Task prompt
How do the lines below between the ones holding "Silent video, 20 frames per second." and "[0:08.00-0:09.00]", inclusive, read? Give them again exactly, with no other lines.

########

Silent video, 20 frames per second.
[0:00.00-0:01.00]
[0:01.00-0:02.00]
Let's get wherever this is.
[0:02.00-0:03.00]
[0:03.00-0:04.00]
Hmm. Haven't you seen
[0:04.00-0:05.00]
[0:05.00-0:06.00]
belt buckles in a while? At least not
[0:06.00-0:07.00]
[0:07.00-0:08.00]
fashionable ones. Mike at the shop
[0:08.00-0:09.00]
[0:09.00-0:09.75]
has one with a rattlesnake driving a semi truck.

########

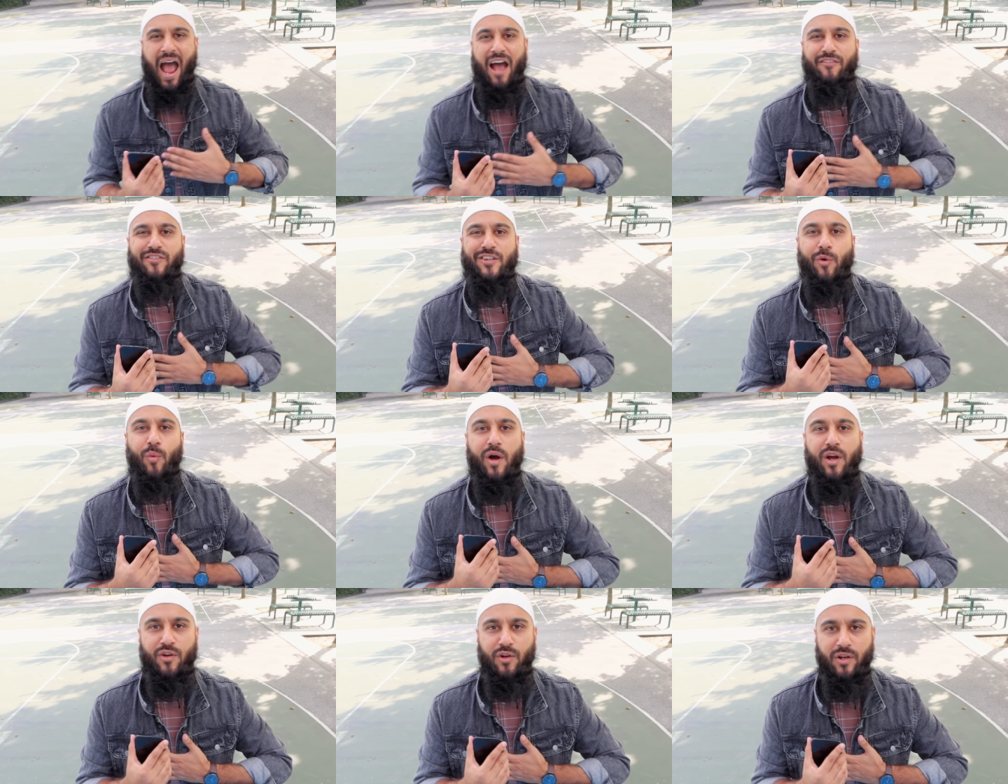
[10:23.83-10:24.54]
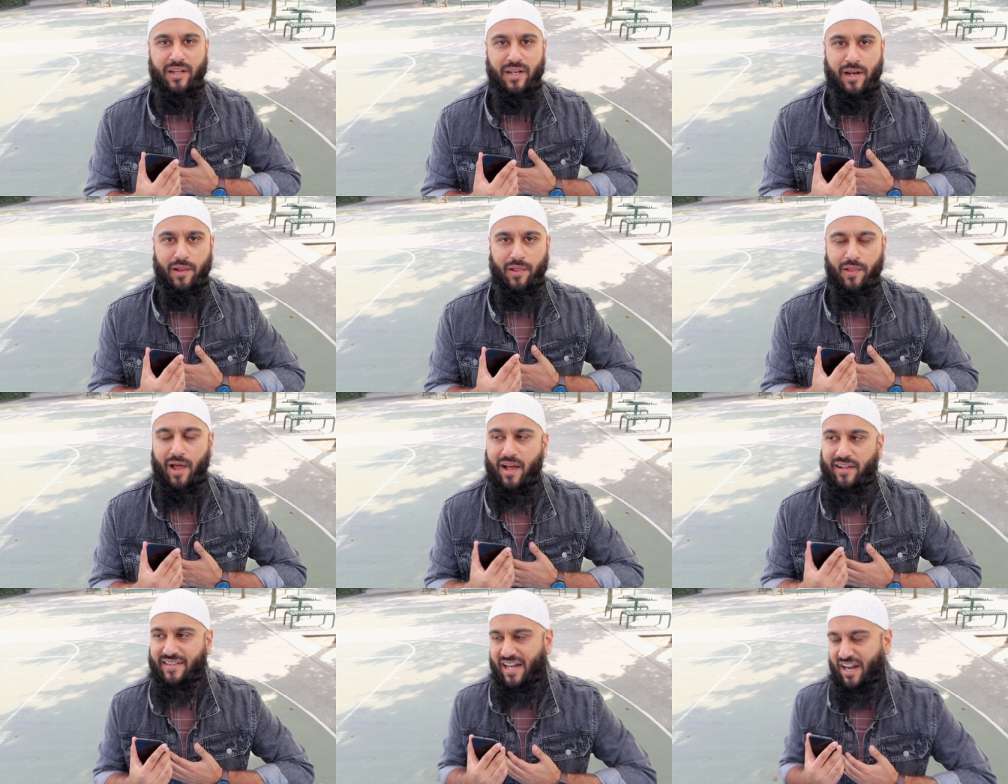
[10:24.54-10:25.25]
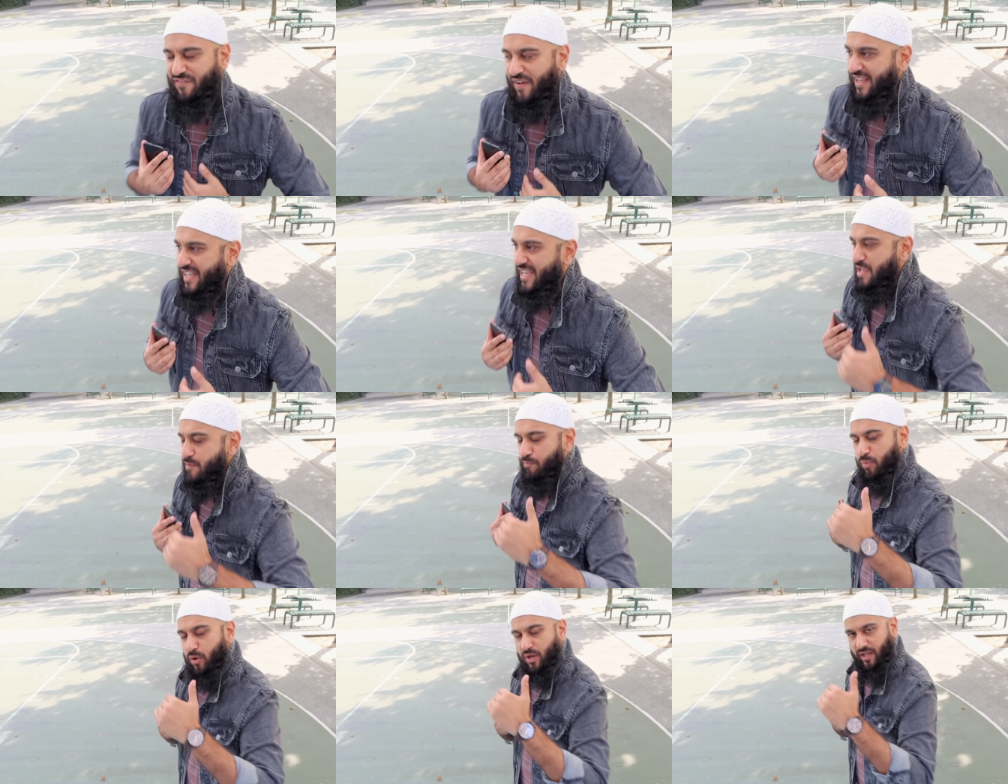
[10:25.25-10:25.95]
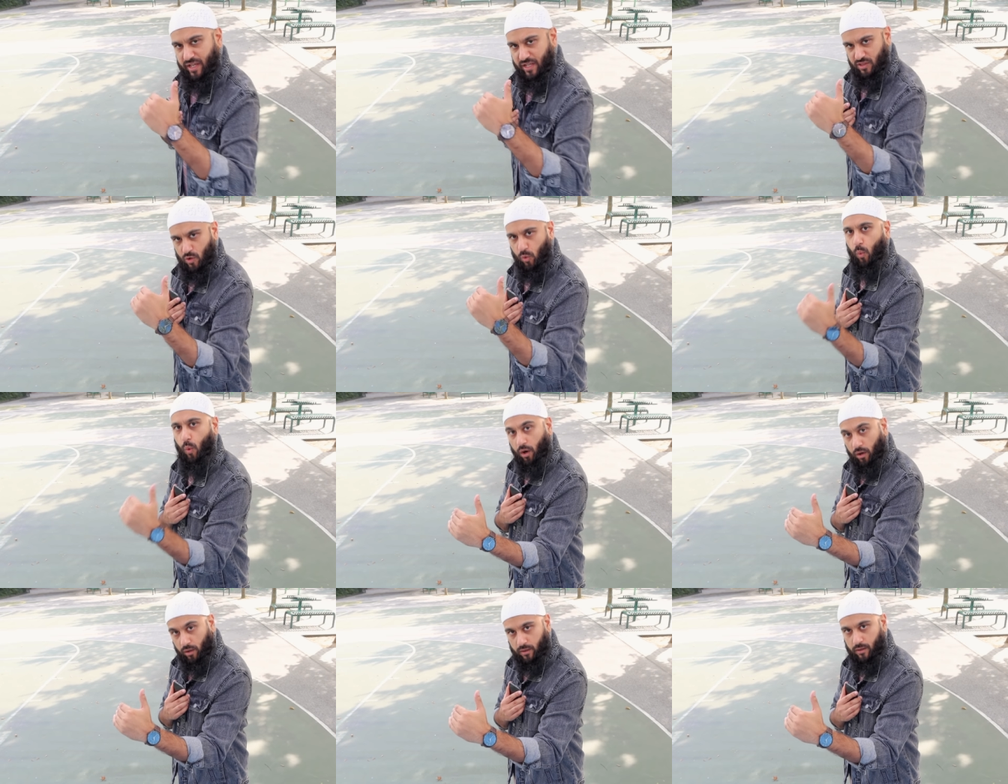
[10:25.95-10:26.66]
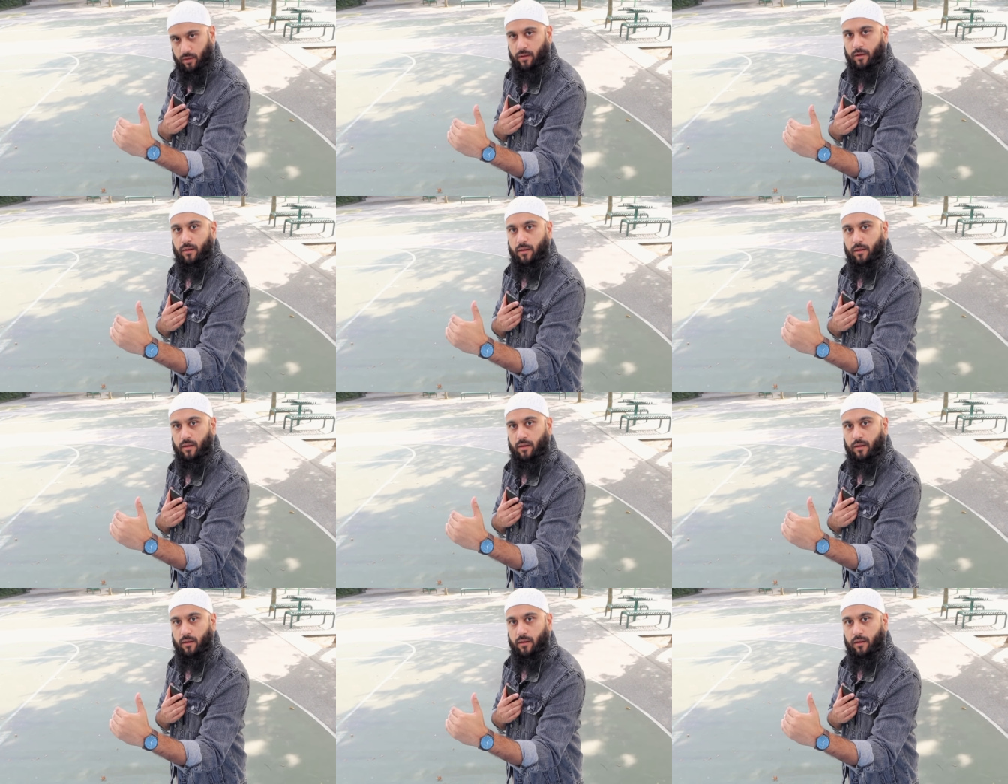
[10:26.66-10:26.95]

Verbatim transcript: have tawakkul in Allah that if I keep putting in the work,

########

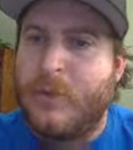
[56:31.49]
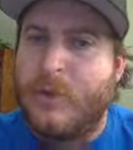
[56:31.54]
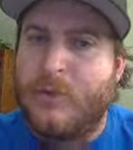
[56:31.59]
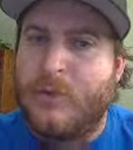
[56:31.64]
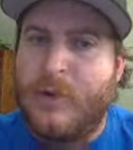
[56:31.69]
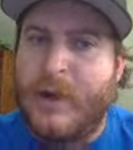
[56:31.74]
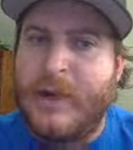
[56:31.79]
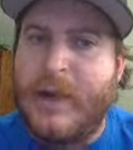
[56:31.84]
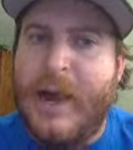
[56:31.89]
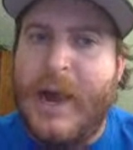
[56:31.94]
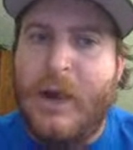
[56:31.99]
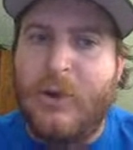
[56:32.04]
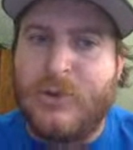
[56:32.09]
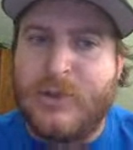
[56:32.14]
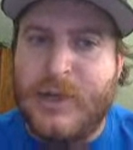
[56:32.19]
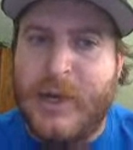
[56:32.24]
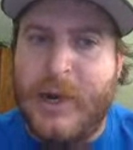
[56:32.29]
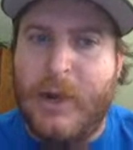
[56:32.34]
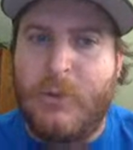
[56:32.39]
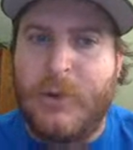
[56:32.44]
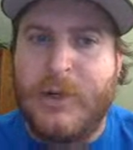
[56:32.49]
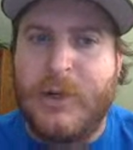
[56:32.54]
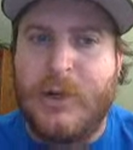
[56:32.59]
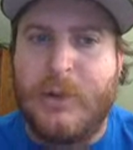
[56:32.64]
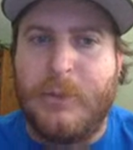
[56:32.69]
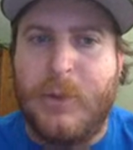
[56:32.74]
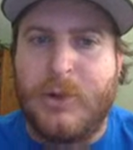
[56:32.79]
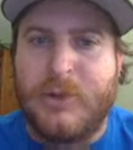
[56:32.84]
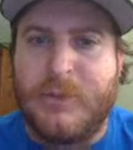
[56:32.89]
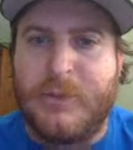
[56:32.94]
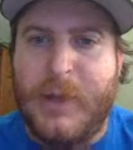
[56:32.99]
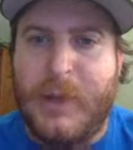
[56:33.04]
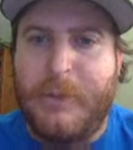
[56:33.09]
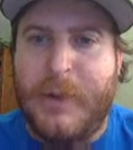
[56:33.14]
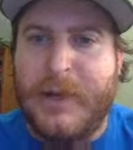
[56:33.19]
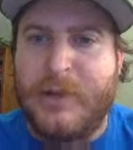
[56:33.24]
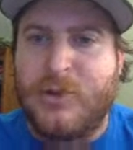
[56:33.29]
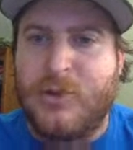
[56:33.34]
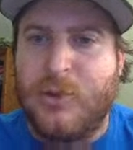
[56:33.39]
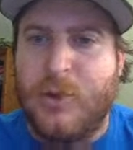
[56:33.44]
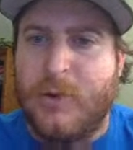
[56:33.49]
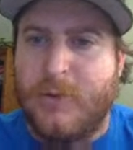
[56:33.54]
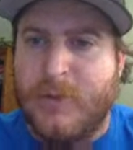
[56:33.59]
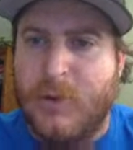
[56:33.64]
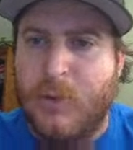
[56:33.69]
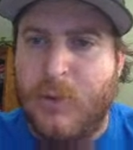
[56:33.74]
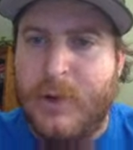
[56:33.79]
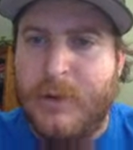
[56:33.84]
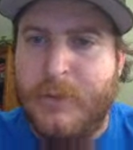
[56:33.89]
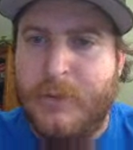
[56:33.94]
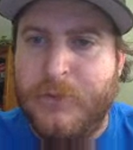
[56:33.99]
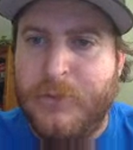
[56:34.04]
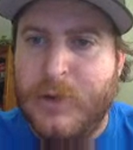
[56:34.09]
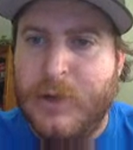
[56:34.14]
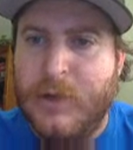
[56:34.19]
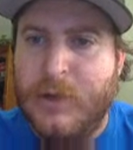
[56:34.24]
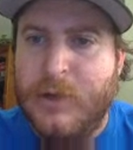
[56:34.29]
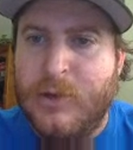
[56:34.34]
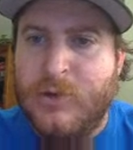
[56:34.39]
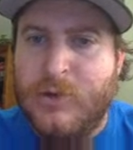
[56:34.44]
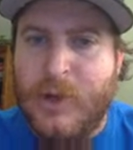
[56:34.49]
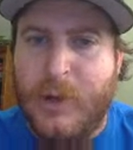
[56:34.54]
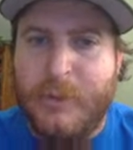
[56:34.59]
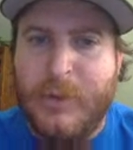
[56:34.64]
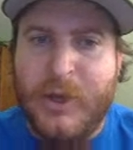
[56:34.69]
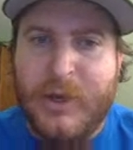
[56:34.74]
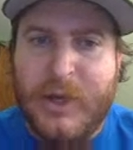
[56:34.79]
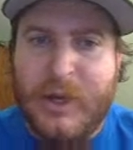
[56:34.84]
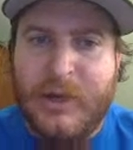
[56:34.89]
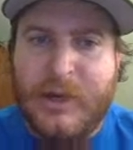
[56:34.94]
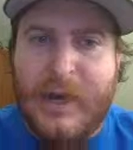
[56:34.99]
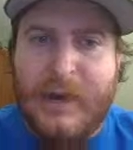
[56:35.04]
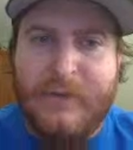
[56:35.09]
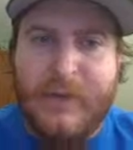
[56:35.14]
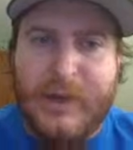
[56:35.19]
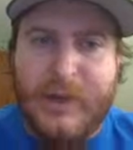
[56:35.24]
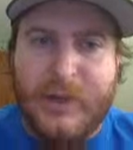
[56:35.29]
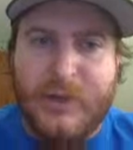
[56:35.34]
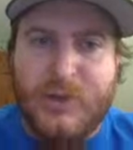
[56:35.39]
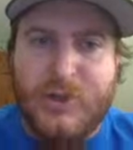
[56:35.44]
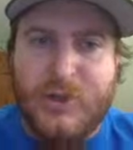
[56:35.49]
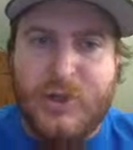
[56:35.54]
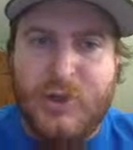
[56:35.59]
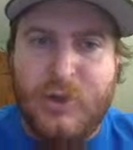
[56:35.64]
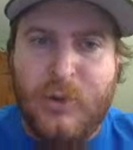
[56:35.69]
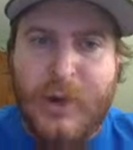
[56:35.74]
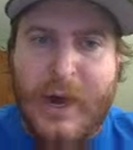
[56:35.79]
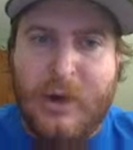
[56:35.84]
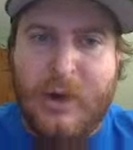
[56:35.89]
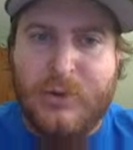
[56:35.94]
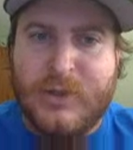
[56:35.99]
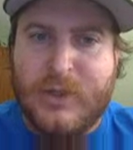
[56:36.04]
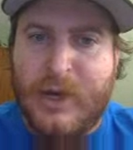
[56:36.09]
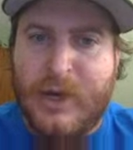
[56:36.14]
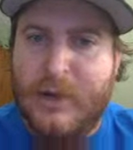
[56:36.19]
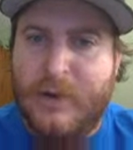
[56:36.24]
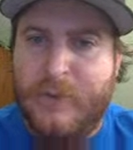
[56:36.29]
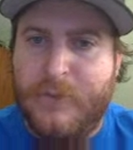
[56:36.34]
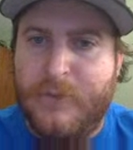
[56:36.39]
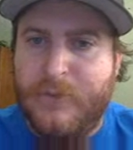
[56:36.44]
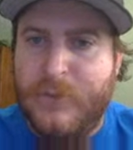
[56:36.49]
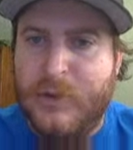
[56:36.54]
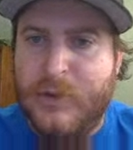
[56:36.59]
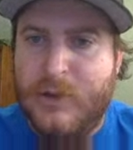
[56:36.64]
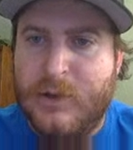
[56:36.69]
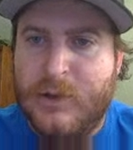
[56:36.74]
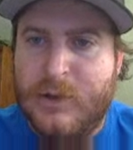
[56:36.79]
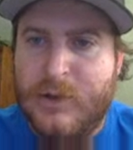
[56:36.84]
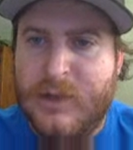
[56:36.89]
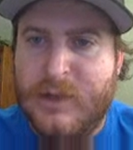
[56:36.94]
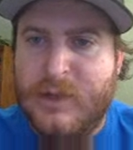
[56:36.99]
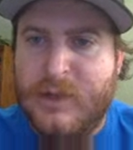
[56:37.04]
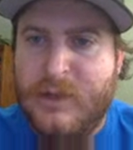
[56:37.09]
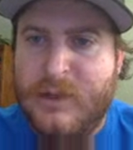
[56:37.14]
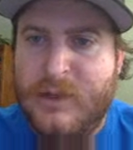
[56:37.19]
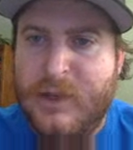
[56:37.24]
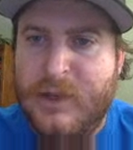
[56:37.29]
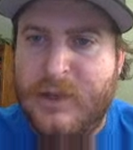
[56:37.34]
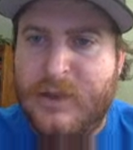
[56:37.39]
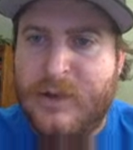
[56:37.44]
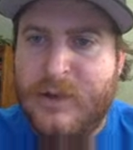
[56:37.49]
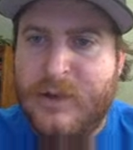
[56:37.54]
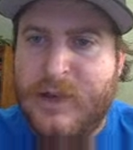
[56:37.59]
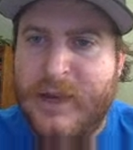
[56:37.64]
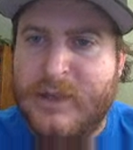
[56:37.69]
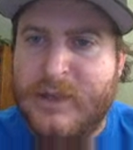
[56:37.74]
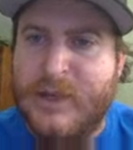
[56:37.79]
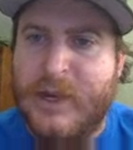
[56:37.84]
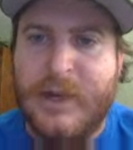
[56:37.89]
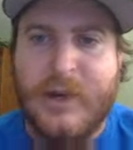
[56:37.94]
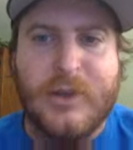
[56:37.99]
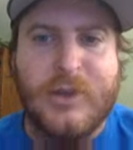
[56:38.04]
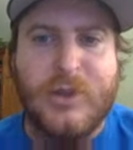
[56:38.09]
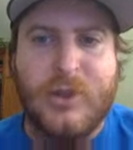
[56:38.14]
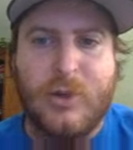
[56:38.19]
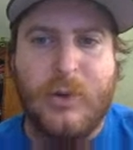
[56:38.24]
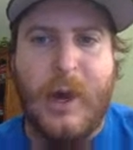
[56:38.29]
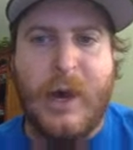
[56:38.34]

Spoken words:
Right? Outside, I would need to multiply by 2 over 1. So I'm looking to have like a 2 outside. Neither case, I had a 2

########

Written response
Silent video, 20 frames per second.
[0:00.00-0:01.00]
[0:01.00-0:02.00]
Let's get wherever this is.
[0:02.00-0:03.00]
[0:03.00-0:04.00]
Hmm. Haven't you seen
[0:04.00-0:05.00]
[0:05.00-0:06.00]
belt buckles in a while? At least not
[0:06.00-0:07.00]
[0:07.00-0:08.00]
fashionable ones. Mike at the shop
[0:08.00-0:09.00]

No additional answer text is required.